As aguarelas de André Carrilho, longe do digital

O ilustrador mostra paisagens urbanas e rurais, de regresso ao básico

Atrito é o nome da exposição de desenhos de André Carrilho na galeria Abysmo, em Lisboa, onde fica até 21 de outubro. O ilustrador diz-se "farto de computadores e a querer voltar ao básico" e mostra paisagens e situações íntimas relacionadas com os dois filhos - gravidez, nascimento e o dia-a-dia.

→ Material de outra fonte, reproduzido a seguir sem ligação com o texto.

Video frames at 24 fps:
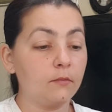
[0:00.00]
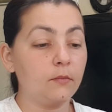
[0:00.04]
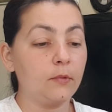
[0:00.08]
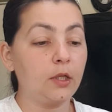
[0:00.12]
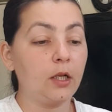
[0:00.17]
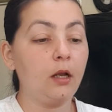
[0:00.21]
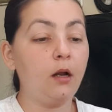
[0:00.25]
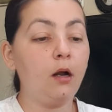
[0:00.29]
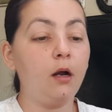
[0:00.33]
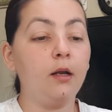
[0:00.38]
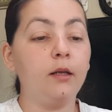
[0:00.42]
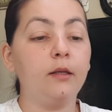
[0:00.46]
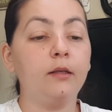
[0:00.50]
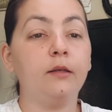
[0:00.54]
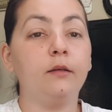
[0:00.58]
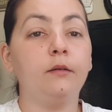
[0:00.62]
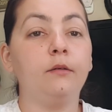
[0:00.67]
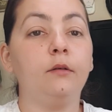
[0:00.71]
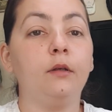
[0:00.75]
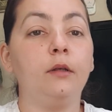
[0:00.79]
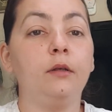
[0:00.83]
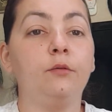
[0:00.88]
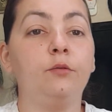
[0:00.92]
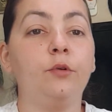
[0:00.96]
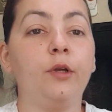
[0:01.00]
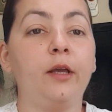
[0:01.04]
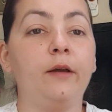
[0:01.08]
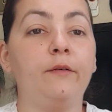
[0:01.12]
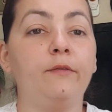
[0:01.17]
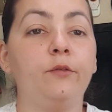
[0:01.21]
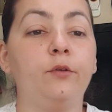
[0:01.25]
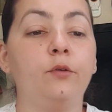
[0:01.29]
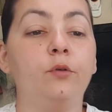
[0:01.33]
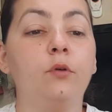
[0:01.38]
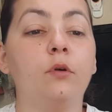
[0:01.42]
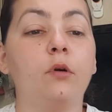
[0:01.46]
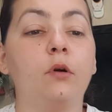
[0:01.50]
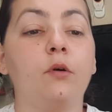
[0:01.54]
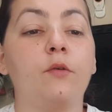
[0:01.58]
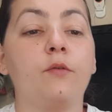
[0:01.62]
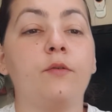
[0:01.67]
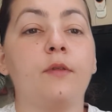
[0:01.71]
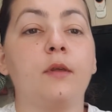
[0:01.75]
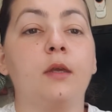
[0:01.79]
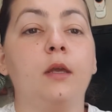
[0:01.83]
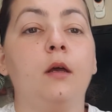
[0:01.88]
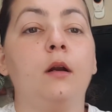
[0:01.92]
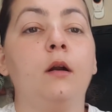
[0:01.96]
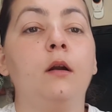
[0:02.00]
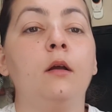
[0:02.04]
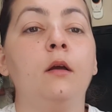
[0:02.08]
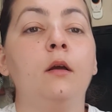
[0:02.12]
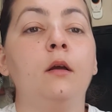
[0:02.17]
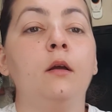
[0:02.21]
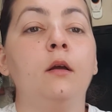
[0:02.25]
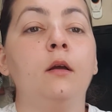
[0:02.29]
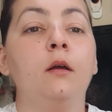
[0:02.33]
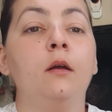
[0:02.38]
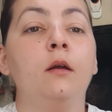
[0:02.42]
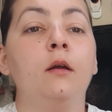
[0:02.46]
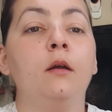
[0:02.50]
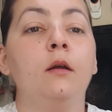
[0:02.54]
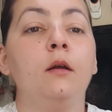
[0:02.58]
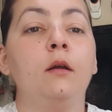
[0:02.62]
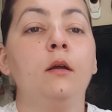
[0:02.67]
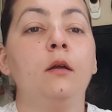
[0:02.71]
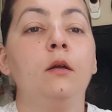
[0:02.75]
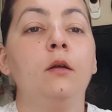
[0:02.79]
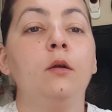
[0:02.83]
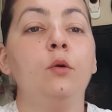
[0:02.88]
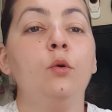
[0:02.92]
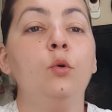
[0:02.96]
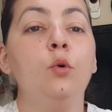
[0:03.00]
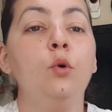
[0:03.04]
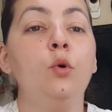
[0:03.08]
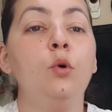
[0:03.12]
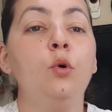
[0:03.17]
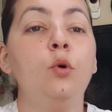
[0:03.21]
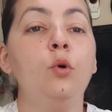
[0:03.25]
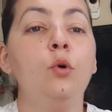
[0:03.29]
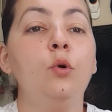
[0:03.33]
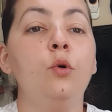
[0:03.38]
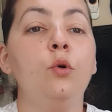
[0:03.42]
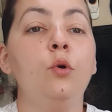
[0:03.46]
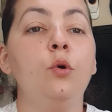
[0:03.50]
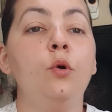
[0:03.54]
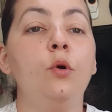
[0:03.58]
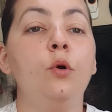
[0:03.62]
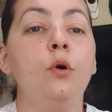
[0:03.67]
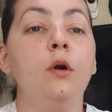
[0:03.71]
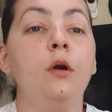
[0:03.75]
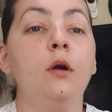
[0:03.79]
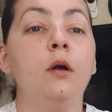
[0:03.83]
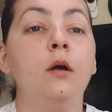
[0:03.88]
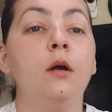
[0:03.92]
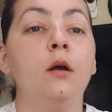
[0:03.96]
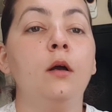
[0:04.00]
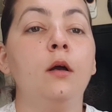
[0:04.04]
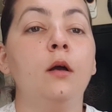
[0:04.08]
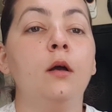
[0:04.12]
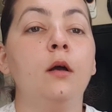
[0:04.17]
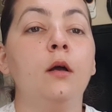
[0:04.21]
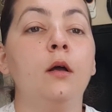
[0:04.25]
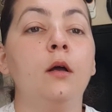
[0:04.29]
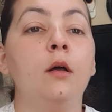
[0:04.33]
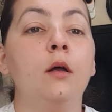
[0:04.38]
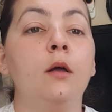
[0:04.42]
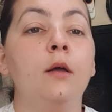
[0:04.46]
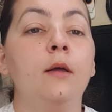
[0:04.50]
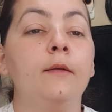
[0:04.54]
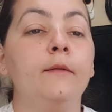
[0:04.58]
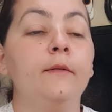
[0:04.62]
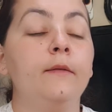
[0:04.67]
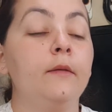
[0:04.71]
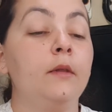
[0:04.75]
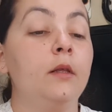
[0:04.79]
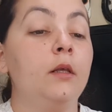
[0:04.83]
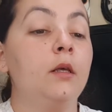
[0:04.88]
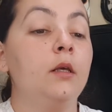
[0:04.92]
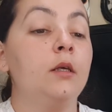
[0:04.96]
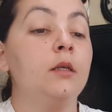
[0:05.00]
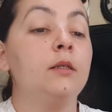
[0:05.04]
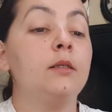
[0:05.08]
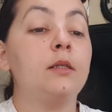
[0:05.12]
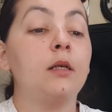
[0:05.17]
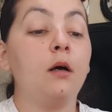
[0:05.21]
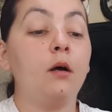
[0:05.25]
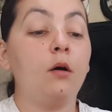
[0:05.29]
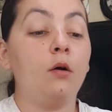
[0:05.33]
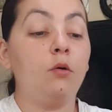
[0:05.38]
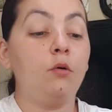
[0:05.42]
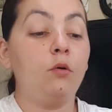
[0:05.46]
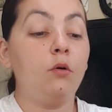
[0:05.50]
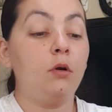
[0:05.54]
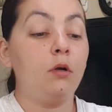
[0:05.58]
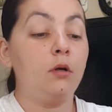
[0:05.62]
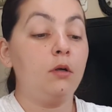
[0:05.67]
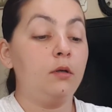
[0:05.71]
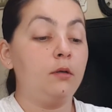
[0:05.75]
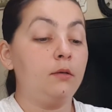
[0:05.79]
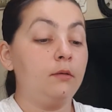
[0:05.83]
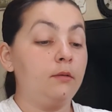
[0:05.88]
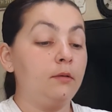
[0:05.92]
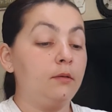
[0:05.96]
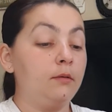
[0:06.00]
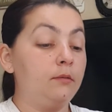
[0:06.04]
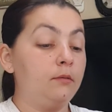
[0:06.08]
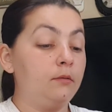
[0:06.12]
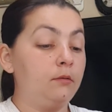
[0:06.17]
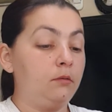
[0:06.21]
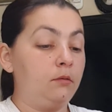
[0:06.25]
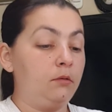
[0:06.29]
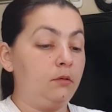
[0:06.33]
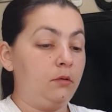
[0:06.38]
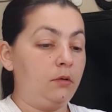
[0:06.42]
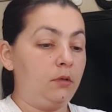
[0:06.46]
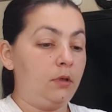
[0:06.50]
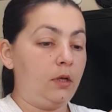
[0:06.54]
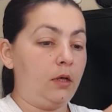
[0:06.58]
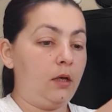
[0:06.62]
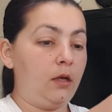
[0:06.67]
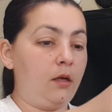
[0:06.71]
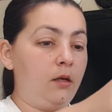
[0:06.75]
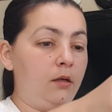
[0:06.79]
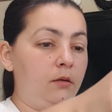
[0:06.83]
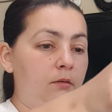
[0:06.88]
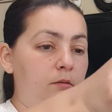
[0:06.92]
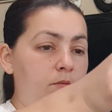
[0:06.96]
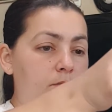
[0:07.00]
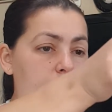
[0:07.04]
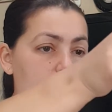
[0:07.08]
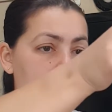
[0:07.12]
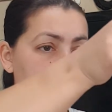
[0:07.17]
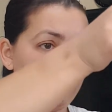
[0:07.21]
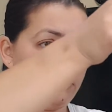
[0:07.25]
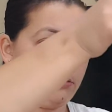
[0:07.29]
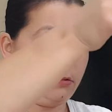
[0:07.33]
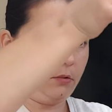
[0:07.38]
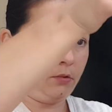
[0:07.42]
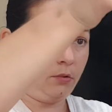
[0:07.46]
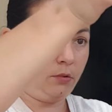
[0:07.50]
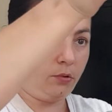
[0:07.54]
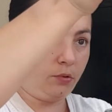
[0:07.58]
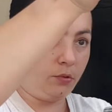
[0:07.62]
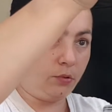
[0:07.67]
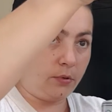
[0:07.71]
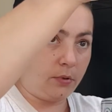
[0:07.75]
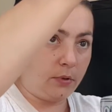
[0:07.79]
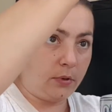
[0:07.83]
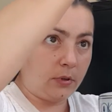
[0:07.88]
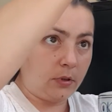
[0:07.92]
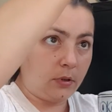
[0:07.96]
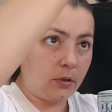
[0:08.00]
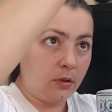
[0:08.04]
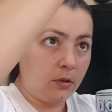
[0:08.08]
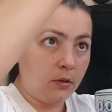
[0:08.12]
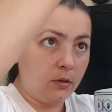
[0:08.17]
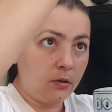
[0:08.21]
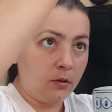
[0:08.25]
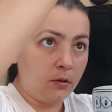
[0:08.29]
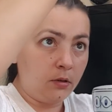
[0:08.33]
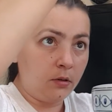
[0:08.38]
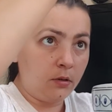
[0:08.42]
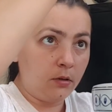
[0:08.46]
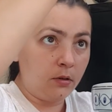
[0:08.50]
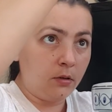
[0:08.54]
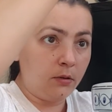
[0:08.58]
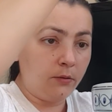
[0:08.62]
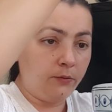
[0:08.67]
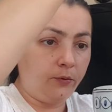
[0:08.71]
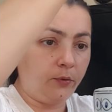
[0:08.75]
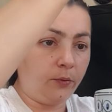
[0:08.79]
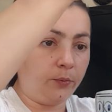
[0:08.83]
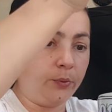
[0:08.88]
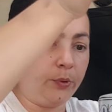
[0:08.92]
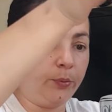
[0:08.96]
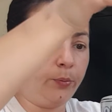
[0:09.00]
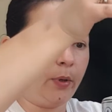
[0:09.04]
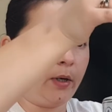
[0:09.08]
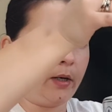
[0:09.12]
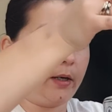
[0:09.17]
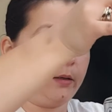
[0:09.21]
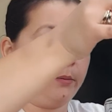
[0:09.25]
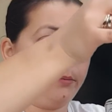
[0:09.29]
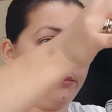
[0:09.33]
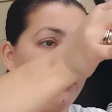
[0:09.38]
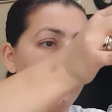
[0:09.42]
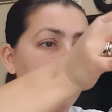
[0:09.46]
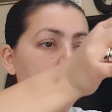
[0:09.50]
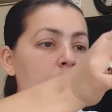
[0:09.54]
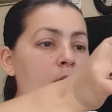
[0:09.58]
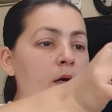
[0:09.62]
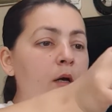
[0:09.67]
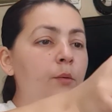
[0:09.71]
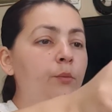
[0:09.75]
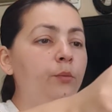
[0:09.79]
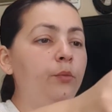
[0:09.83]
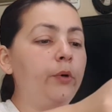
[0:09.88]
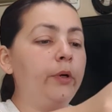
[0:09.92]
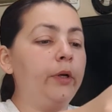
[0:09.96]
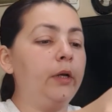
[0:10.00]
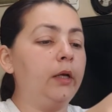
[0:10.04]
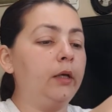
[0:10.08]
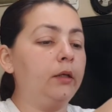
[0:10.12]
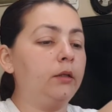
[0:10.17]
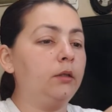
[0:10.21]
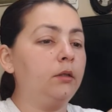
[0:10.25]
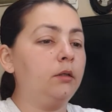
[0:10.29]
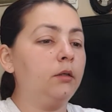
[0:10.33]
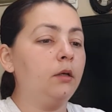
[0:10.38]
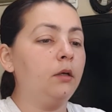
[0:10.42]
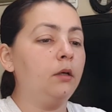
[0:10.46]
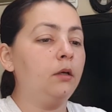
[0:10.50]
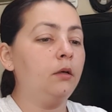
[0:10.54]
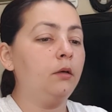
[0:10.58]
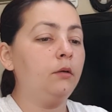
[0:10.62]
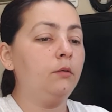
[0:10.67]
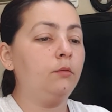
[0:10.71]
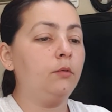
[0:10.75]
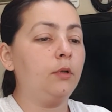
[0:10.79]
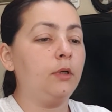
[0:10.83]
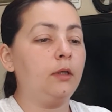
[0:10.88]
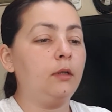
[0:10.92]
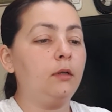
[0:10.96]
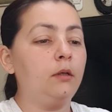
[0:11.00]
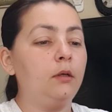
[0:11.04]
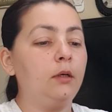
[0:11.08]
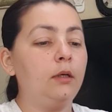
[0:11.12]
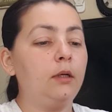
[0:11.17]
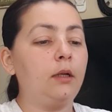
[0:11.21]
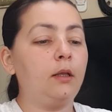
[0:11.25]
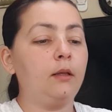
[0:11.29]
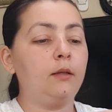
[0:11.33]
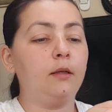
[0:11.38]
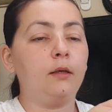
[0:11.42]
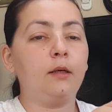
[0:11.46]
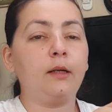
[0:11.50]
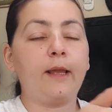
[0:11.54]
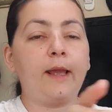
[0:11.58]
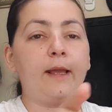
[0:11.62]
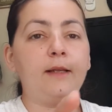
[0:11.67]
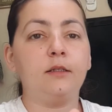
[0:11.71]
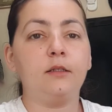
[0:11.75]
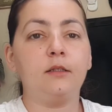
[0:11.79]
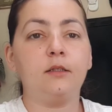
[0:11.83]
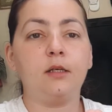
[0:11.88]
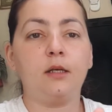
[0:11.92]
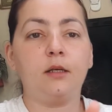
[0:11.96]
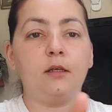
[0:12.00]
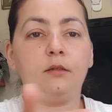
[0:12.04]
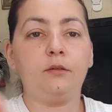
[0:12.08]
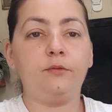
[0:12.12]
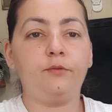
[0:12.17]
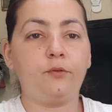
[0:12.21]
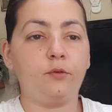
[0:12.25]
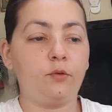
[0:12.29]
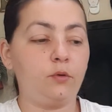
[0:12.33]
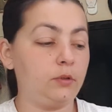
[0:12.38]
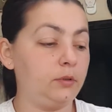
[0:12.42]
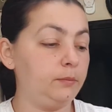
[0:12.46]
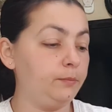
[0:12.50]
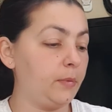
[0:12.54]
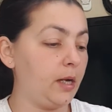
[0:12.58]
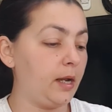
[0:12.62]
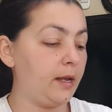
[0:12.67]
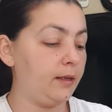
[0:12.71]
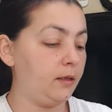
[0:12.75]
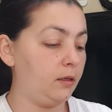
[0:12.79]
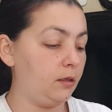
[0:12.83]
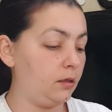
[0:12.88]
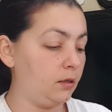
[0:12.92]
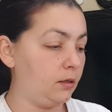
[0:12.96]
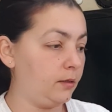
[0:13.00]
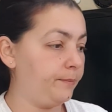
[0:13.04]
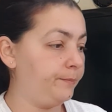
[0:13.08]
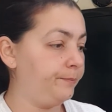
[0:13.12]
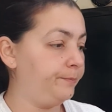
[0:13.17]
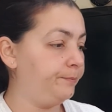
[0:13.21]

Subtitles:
Oh, and we have new growth here. Woohoo! So, and roots from the bottom. Brilliant. Well, another candidate for my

São papeis com desenhos simplesmente presos por uma mola e pendurados nas paredes da galeria da editora de João Paulo Cotrim, no Chiado, e fazem lembrar a exposição feita em 2013 com o título Inércia no mesmo espaço - o respetivo livro. André Carrilho explica: "A inércia é a tendência dos corpos para se manterem como estão, o atrito faz-te mudar de estado".

Entre um e o outro momento, André mudou realmente - "agora sou casado, tenho filhos, e daí que tenha parado as viagens que antes fazia. É outra realidade."

Ainda assim, aqui estão paisagens, quase sempre despovoadas, de Londres, Paris, Nova Iorque, Macau, Hong-Kong, tal como de Viseu, do Douro, de Óbidos, de Ciudad Rodrigo. O autor chega a cada lugar, senta-se numa cadeira de pescador, abre a caixa de aguarelas (incluindo uma aguarela de grafite da Viarco) e passa pelo menos uma hora a desenhar.

André Carrilho mostra também desenhos de situações da intimidade familiar que já tinha antes revelado aos amigos mais próximos no facebook . São imagens da gravidez, dos partos e também do quotidiano dos dois filhos - uma com 20 meses, o mais novo com apenas sete semanas.

Os desenhos serão reunidos num livro a publicar pela Abysmo, com textos do próprio ilustrador.

A exposição Atrito foi inaugurada no passado dia 21, no âmbito da 8.ª edição do Bairro das Artes 2017 que este ano envolve 39 galerias de arte contemporânea na Sétima Colina de Lisboa, promovida pela Isto não é um cachimbo. Ana Matos, desta organização, sublinha que esta edição tem não apenas mais cinco espaços envolvidos do que nos anos anteriores, mas sobretudo mais impacto.

Nascido em Lisboa em 1974, Carrilho começou aos 18 anos a afirmar-se como um dos maiores nomes da ilustração em Portugal, com uma atividade diversificada na caricatura, no cartoon, na animação. Colaborador do DN, trabalha para publicações internacionais como The New York Times, New York Magazine, The New Yorker, Harper"s Magazine, Vanity Fair, Independent on Sunday.